We have enjoyed a stellar event at prison! Yes, classical music has gone behind bars to reach into the inner depths of many men who are incarcerated. And this has happened because of a fairly new foundation called Looking at the Stars, an initiative based on the hope that a quality performance of such world class music can have a profound affect upon the hearts souls and minds of such men, many of whom have never had or taken the opportunity to be moved and inspired by such a musical experience.
Yes, on two separate occasions at both the minimum and medium sites of Beaver Creek Institution during the approach to Christmas when many of “those on the inside” are especially lonely or sad or downhearted, some beautiful and really breathtaking music in the form of a Toronto Symphony Orchestra string trio, captured the attention of two ‘sold-out’ audiences and transported us to another place. I was there and can attest to the attentiveness of the auditors as they were caught up in a musical odyssey that set them free, so to speak, for the duration of the concert. It was personally enjoyable and uplifting, and as someone working towards what is called ‘the rehabilitation and reintegration of offenders’, I can witness to the rapture that many of the men felt and expressed in their own testimony after the event. Yes, it was an odyssey as you can imagine with music from such luminaries as Mozart, Beethoven, Haydn, Tchaikovsky, Brahms and Vivaldi – just exceptional.
All the best,
Aumonier catholique / Catholic Chaplain
Établissement de Beaver Creek / Beaver Creek Institution
Service correctionnel du Canada /Correctional Service of Canada
This final musical gift of the year was not part of our original schedule, but the overwhelming response to the November 24 event at the BCI Minimum facility reinforced the need to present this gift to their neighbours at the Medium facility. The String Trio from the TSO not only agreed to come back to Gravenhurst two weeks after the Minimum facility concert, but considerably enhanced the program.
The expected turnout of at least 150 inmates was promising. We decided to do the event in the gym as a result (chapel would not have accommodated such a large crowd), but an unforeseen last minute accident with the water supply and fire alarm system forced us to perform in the chapel – a great place for a chamber performance, but limited in space. A snowstorm warning was yet another reason to reconsider the idea, but we were already on our way to the event.

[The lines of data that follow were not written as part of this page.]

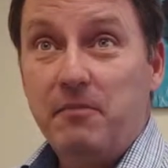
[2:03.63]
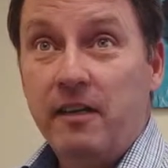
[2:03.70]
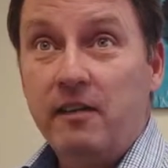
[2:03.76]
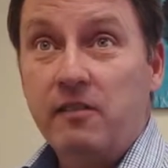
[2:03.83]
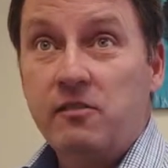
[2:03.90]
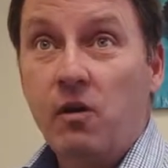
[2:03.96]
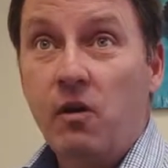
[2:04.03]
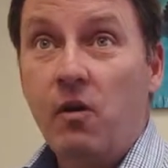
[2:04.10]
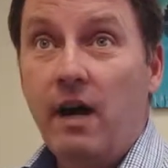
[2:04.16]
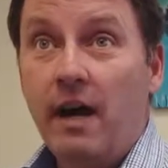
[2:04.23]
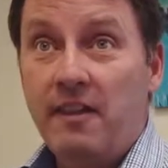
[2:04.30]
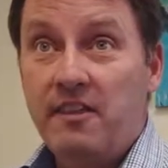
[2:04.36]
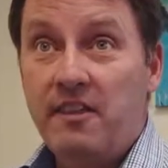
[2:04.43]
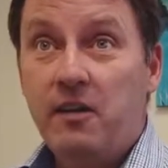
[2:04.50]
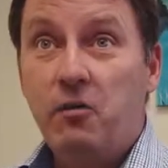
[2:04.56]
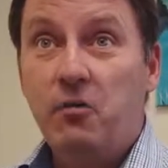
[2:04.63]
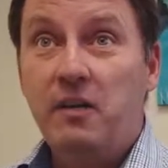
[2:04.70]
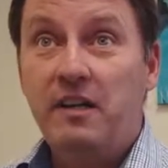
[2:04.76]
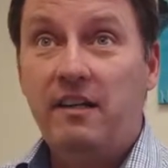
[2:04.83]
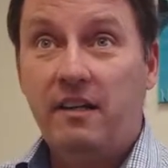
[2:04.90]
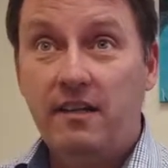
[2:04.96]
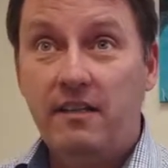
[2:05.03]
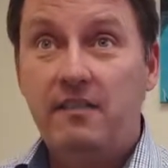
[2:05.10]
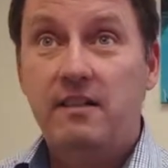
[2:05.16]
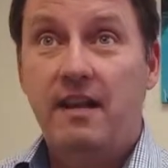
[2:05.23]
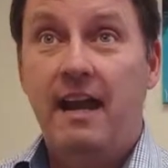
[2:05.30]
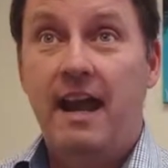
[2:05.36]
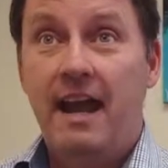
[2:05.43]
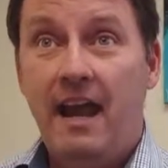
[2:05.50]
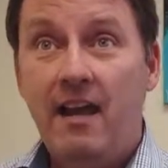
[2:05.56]
And so I think we need to
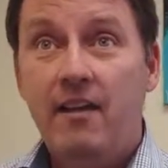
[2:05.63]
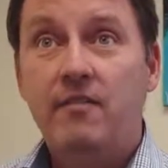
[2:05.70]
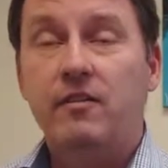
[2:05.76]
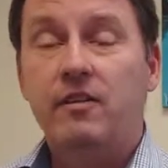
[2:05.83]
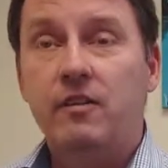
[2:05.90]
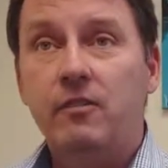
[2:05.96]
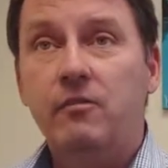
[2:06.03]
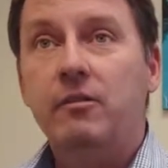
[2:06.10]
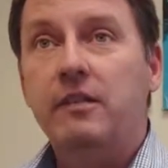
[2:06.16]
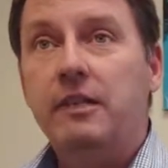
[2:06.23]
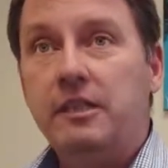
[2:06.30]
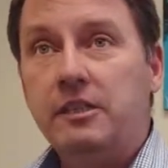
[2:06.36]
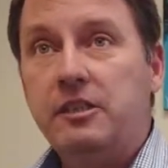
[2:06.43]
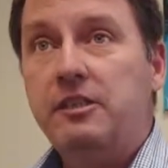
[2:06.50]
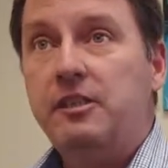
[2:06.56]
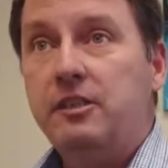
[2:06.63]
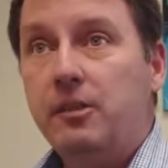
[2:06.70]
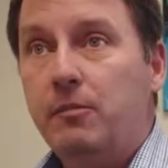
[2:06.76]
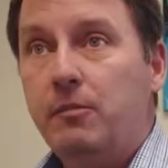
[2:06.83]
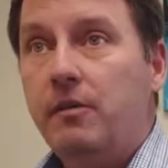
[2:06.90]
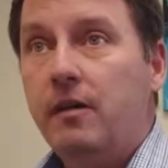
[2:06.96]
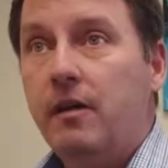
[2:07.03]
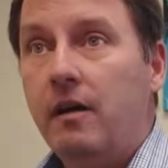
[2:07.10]
have a good relationship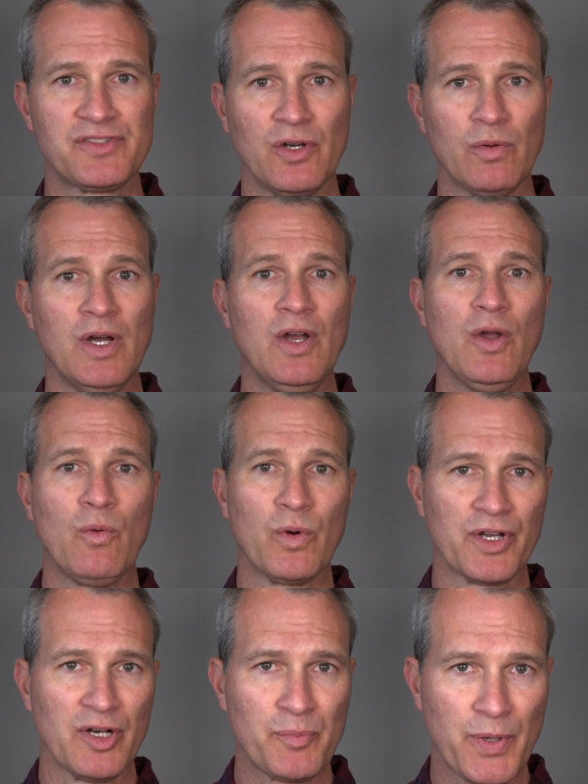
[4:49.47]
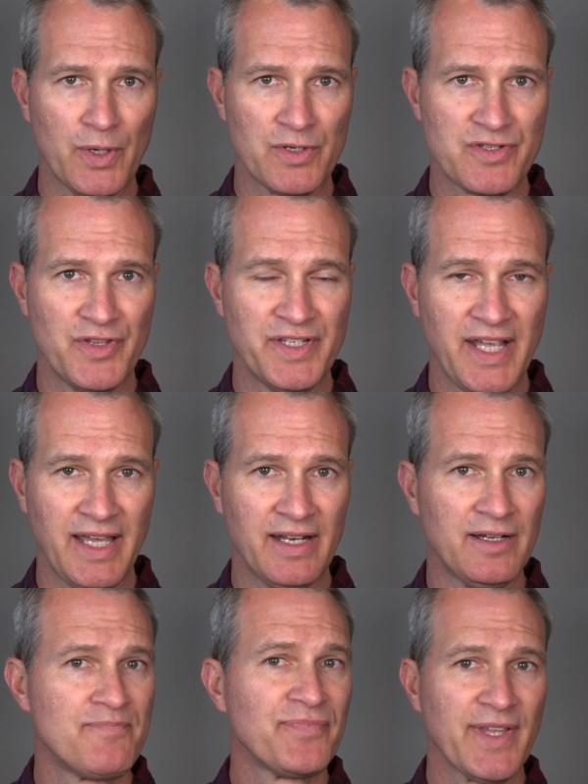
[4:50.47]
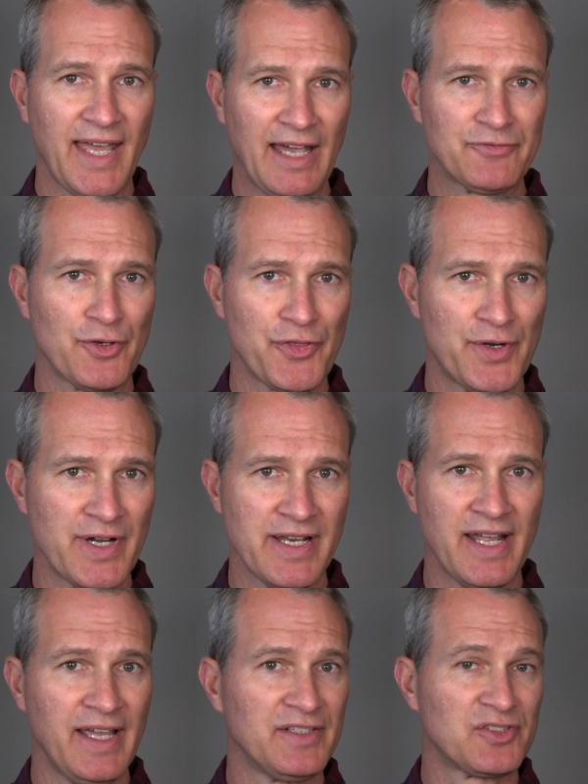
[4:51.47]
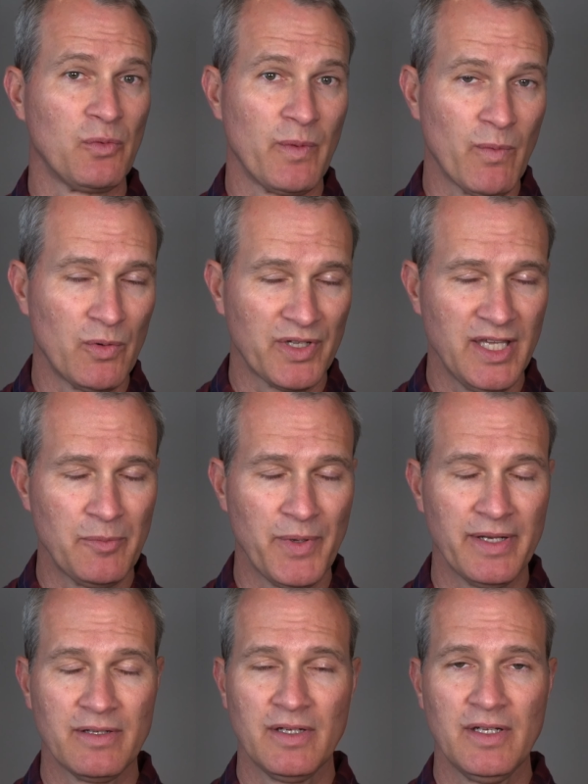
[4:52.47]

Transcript: So we're going to purge the data after 30 days, so we won't keep it.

We ended up with approximately 100 inmates packed like sardines in the main chapel and another 20 standing in the kitchen. Another 50 would keep coming in and out the front doors until the guards had to close them.
Prison world is very complex – relationships, clans, interests and power groups, habits, communications culture, tense and complicated relationships with staff. No different from the world outside, but not easy to detect and understand during such a short visit. As I performed a function of doorman, I could feel it all around me – suspicion and animosity, curiosity and frustration, anger and sarcasm, mistrust and exasperation. Very different from being a part of the audience inside the performance area… and a great lesson to learn. These observations relate to those inmates whose hearts we have yet to reach. There are many.
The extraordinarily rich program (from Mozart to Vivaldi, from Borodin to Bruch, from Tchaikovsky to Beatles and Carlos Gardel) was eclectic, but consistently a first class repertoire. I was later told, that the entire Muskoka region seldom (if ever) gets a chance to experience it. As always, the music was complemented by comments, stories and anecdotes – all about classical music.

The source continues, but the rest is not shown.